Morattiano. "Qualunque cosa accada, sono sicuro che Moratti farà sempre il bene dell'Inter". Tredici parole per riassumere ciò che pensano milioni di tifosi alla viglia di una svolta epocale per il club milanese e per lo stesso calcio italiano: l'ingresso di Thohir e la cessione della maggioranza del pacchetto azionario al multimilionario indonesiano. Che, se vuole fare le cose per bene, nella nuova stanza dei bottoni deve garantire al Capitano un posto in prima fila accanto al presidente perchè, l'uno e l'altro siano i garanti della continuità e dello sporito interista agli occhi della loro gente.

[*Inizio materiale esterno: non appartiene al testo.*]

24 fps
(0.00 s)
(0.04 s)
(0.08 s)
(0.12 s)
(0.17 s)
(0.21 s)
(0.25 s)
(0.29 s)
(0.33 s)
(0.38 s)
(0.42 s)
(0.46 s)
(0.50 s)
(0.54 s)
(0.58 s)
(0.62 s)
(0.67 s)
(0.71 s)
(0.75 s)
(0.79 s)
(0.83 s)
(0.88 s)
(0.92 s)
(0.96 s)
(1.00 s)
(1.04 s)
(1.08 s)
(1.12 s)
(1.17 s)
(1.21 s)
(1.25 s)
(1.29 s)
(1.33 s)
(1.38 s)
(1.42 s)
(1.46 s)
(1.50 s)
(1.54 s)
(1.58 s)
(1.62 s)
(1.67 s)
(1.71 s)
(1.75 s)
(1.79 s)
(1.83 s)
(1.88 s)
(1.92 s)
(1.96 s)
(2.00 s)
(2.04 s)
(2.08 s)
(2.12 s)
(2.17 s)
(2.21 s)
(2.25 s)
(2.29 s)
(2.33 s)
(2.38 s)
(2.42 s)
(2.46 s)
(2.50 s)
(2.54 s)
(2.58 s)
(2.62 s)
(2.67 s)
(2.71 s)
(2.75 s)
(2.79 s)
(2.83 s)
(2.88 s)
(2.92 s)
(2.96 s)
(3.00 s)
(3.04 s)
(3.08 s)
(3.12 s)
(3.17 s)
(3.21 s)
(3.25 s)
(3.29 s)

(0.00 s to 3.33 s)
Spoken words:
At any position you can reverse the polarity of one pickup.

Francescano e solidale. Zanetti è un cattolico praticante e testimone della sua fede nella vita di tutti i giorni. Anima insieme con la moglie Paola la Fondazione Pupi che aiuta i bambini argentini in condiizoni sociali disagiate e partecipa ad altre iniziative di solidarietà umana (sostiene Emergency; è testimonial dell'Associazione Italiana per la Ricerca sul Cancro).  Come milioni di altri cattolici in tutto il mondo, Zanetti ha incontrato nel connazionale Papa Francesco uno straordinario successore di Pietro. Il Pontefice l'ha ricevuto in udienza a Roma. Ha raccontato il giocatore: "È stato un incontro emozionante perché quando è stato eletto, il primo desiderio è stato incontrarlo. Un autentico privilegio. Ho trovato una persona semplice, con un cuore enorme".

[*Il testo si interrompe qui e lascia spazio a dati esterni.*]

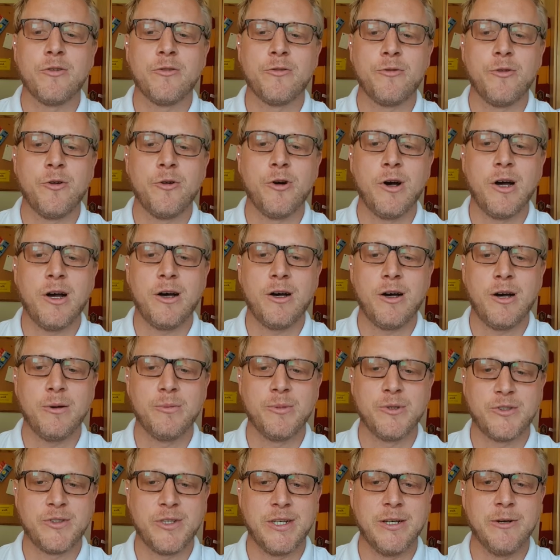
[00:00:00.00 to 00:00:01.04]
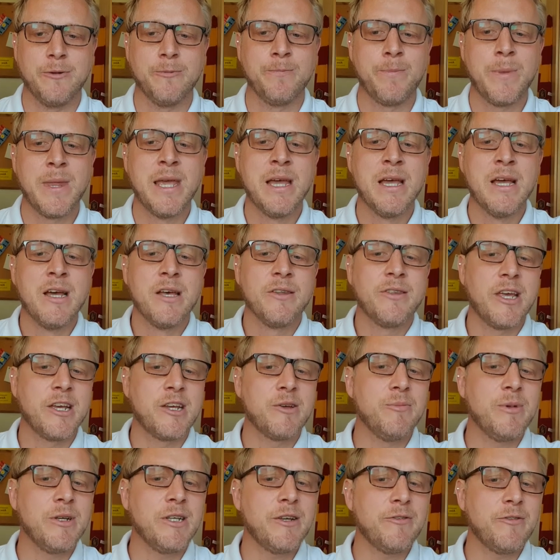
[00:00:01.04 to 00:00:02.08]
for a harbour seal. They
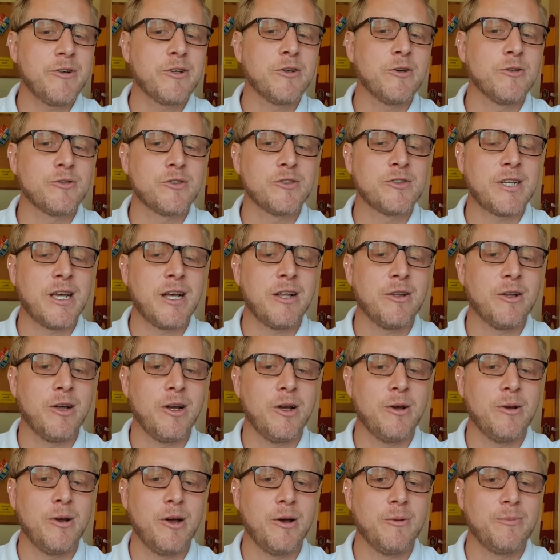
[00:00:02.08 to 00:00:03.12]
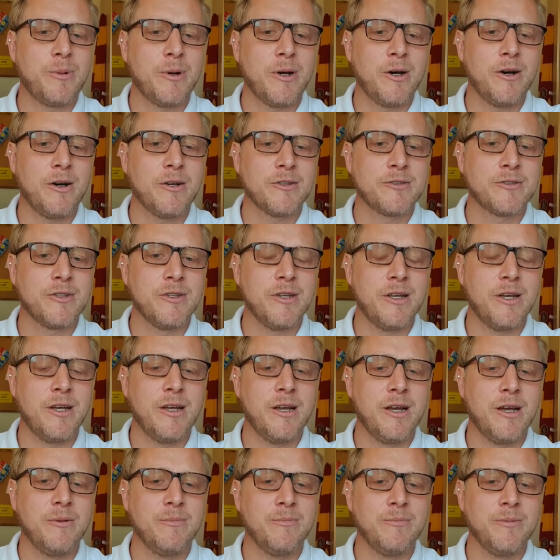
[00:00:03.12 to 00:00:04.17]
can be difficult to tell apart,
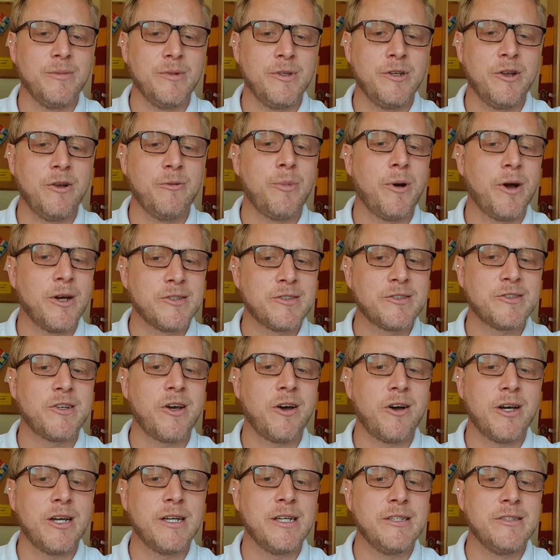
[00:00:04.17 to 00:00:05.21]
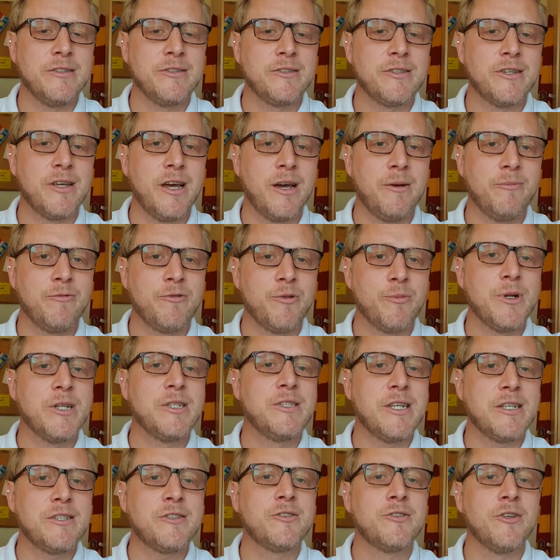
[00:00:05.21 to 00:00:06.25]
by size from a
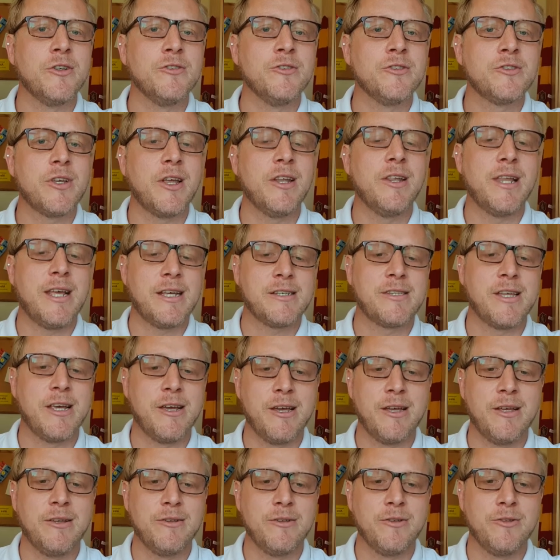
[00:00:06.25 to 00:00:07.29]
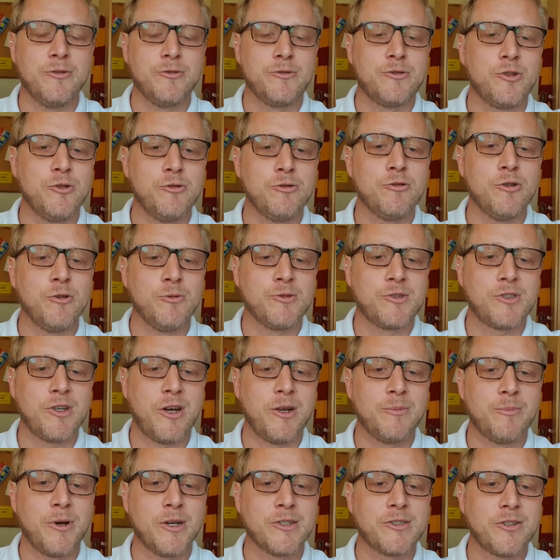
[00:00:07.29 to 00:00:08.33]
distance, unless they're two groups
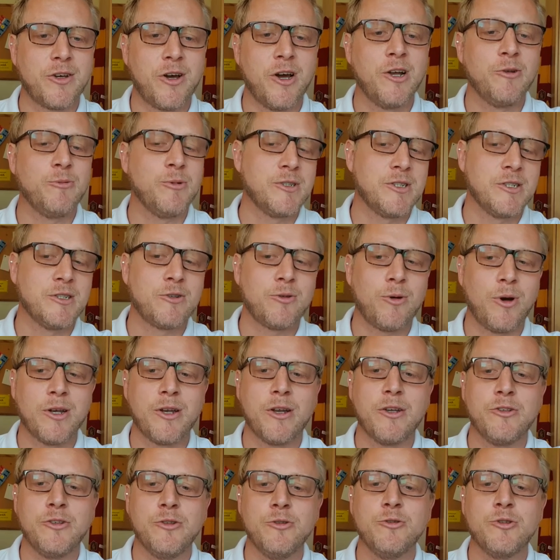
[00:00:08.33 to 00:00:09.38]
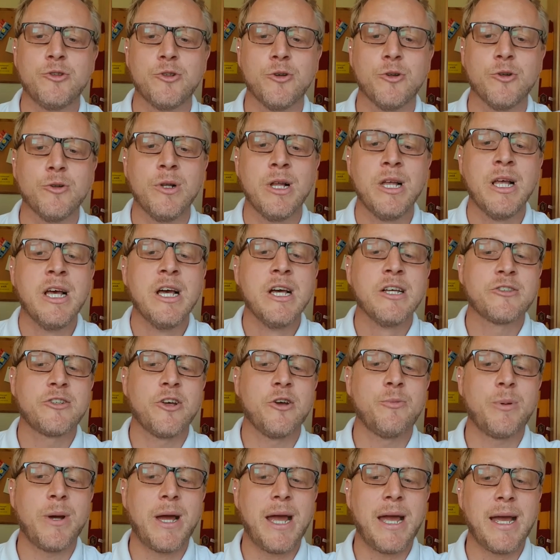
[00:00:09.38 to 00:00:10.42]
side by side, which is quite unusual.
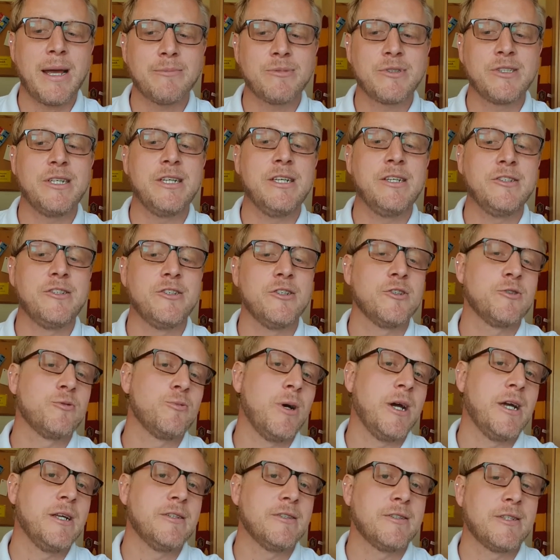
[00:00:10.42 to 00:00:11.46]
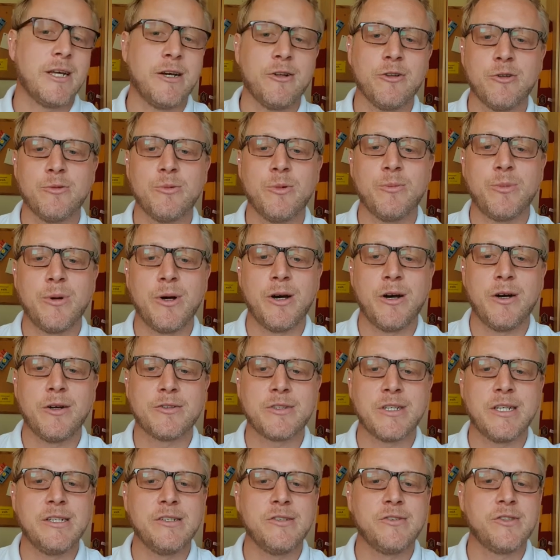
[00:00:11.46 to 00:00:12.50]
So perhaps the easiest way to tell them
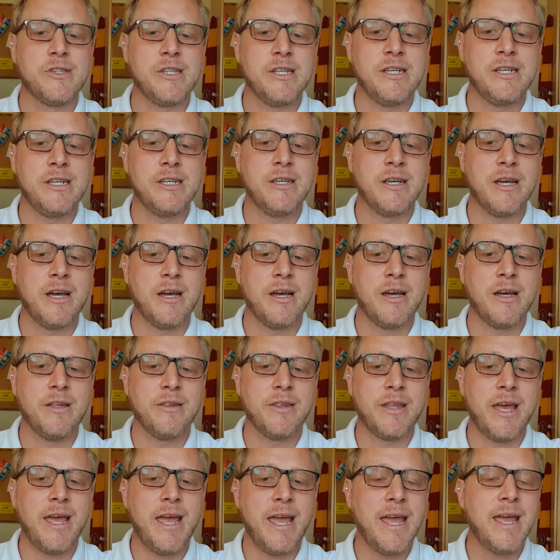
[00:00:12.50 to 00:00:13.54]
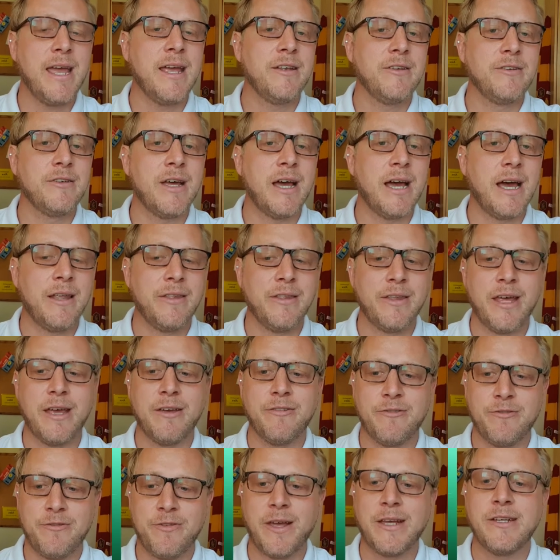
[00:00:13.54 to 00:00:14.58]
apart is their head and their
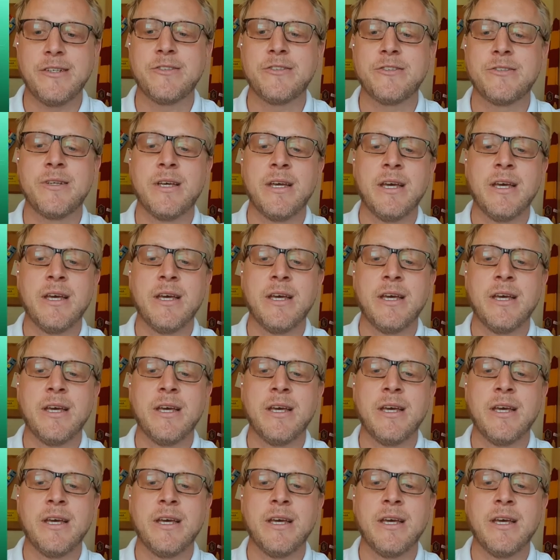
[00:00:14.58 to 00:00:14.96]
face.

Unico. Zanetti è il giocatore in attività e lo straniero che vanta il maggior numero di presenze in serie A: 603, cui si aggiungono 3 spareggi. 

Interista. Zanetti è il giocatore che conta il maggior numero di presenze nella storia dell'Inter: 845.

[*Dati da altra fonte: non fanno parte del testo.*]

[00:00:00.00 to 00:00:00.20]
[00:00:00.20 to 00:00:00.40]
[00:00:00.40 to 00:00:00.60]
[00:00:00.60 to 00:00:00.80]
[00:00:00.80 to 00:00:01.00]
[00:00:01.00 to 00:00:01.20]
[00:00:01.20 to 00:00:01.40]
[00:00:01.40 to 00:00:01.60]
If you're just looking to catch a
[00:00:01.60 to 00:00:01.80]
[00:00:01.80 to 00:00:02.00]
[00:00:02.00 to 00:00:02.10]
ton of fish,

Eurointerista Zanetti è il nerazzurro che conta il maggior numero di presenze in Champions League: 82. 

Stakanovista. Zanetti detiene il record di presenze consecutive in serie A con la maglia dell'Inter: 137.

Pigliatutto. Nei 105 anni di storia del club, Zanetti è il giocatore delI'Inter che abbia vinto più di tutti indossando la maglia nerazzurra. Nella sua bacheca allinea 16 titoli: 1 Champions League, 5 scudetti, 4 Coppe Italia, 4 Supercoppe italiane, 1 Coppa Uefa, 1 Coppa del mondo per club Fifa.

Internazionale. Zanetti detiene il, primato assoluto di presenze con la maglia dell'Argentina:  145 partite. Con l'Argentina è stato finalista della Coppa America 2004 e 2007 e della Confederations Cup 1995 e 2005. 

Centenario. Nel marzo 2004, in occasione dei cent'anni della Fifa, Pelè ha inserito Zanetti nella lista dei 125 migliori calciatori viventi.

Millenario. Nel 2001, Zanetti ha tagliato il traguardo delle 1.000 partite disputate da professionista. 

Bionico. Il 28 aprilescorso, a Palermo, Zanetti si è rotto il tendine d'Achille del piede sinistro. E' stato il più grave infortunio della sua carriera. Secondo i medici, tornerà in campo entro la fine dell'anno. Indipendentemente dai tempi di recupero, Moratti gli ha prolungato il contratto sino al 30 giugno 2014. Un gesto degno di chi l'ha compiuto e di chi l'ha ricevuto.